Several studies have demonstrated a significant relationship between poor lung function and worsened health and economic outcomes in patients with COPD [2-13], but few have investigated whether changes in lung function associated with an intervention are correlated with changes in such endpoints [12-15]. There is good evidence that declining lung function leads to worsened patient outcomes, but a surprising lack of evidence that improvements in lung function are correlated with improvements in symptomatic outcomes.
Indacaterol is a novel, inhaled, ultra-long-acting β2-agonist. Initial Phase III trials included over 3000 patients, providing a large pooled dataset. We analysed this dataset in order to examine the relationships between change in FEV1 and outcomes including dyspnoea, health status, exacerbations and rescue medication use.
Methods
Study design and treatments
This investigation was a pooled analysis of patient-level data from three Phase III, randomised studies: Study 1 (INVOLVE [INdacaterol: Value in COPD: Longer term Validation of Efficacy and safety]) was a double-blind comparison of indacaterol 300 μg or 600 μg once daily with formoterol 12 μg twice daily and placebo for 52 weeks; Study 2 (INHANCE [INdacaterol versus tiotropium to Help Achieve New COPD treatment Excellence]) compared double-blind indacaterol 150 μg or 300 μg once daily with placebo and open-label tiotropium 18 μg once daily for 26 weeks; Study 3 (INLIGHT 1 [INdacaterol: efficacy evaLuation usInG 150 μg doses witH COPD PatienTs]) was a 12-week study comparing double-blind indacaterol 150 μg once daily with placebo for 12 weeks. Patients were permitted to continue inhaled corticosteroid (ICS) monotherapy if the dose and regimen were stable for 1 month before screening, and were to remain stable throughout the study; patients were also permitted rescue salbutamol as needed. Full details have been reported elsewhere [16-18]. All studies were conducted in accordance with the Declaration of Helsinki (1989) and local applicable laws and regulations. Approval was obtained from the Institutional Review Board or Independent Ethics Committee of each participating study centre.

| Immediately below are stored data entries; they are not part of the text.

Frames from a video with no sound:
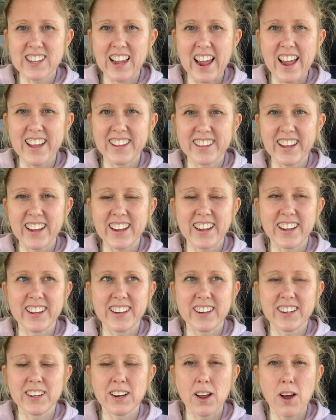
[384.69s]
and
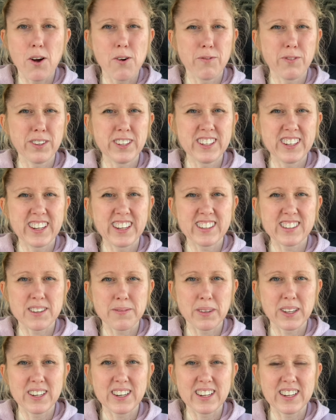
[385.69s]
then hopefully to get
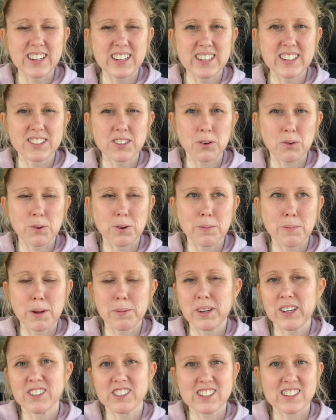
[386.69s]
something to eat, or
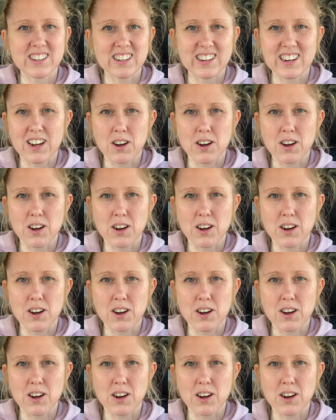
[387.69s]
maybe I'll just eat at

All patients provided written informed consent prior to participating in each study included in the pooled analysis. All patient data was anonymised.
Patients
Patients were male or female, aged ≥ 40 years, with a smoking history of ≥ 20 pack years and a diagnosis of moderate-to-severe COPD [19]. All patients in whom trough FEV1 measurements were available both at baseline and at 12 weeks were included. Patients with extreme changes from baseline in trough FEV1 (> +500 or < -500 ml) were excluded, as these values were considered erroneous.
Endpoints
The primary endpoint in all three studies was trough FEV1 (average of the 23 h 10 min and 23 h 45 min post-dose value) after 12 weeks of treatment. Trough FEV1 at baseline was defined as the average of the FEV1 values 50 and 15 min prior to the first dose of study drug. Trough FEV1 was assessed at the end of Weeks 4, 8 and 12 in all studies, Weeks 16, 20, 24, 28, 36, 44 and 52 in Study 1, and Weeks 16, 21 and 26 in Study 2. In all studies, spirometry equipment and performance of spirometric testing was required to be in accordance with ATS/ERS standards [20].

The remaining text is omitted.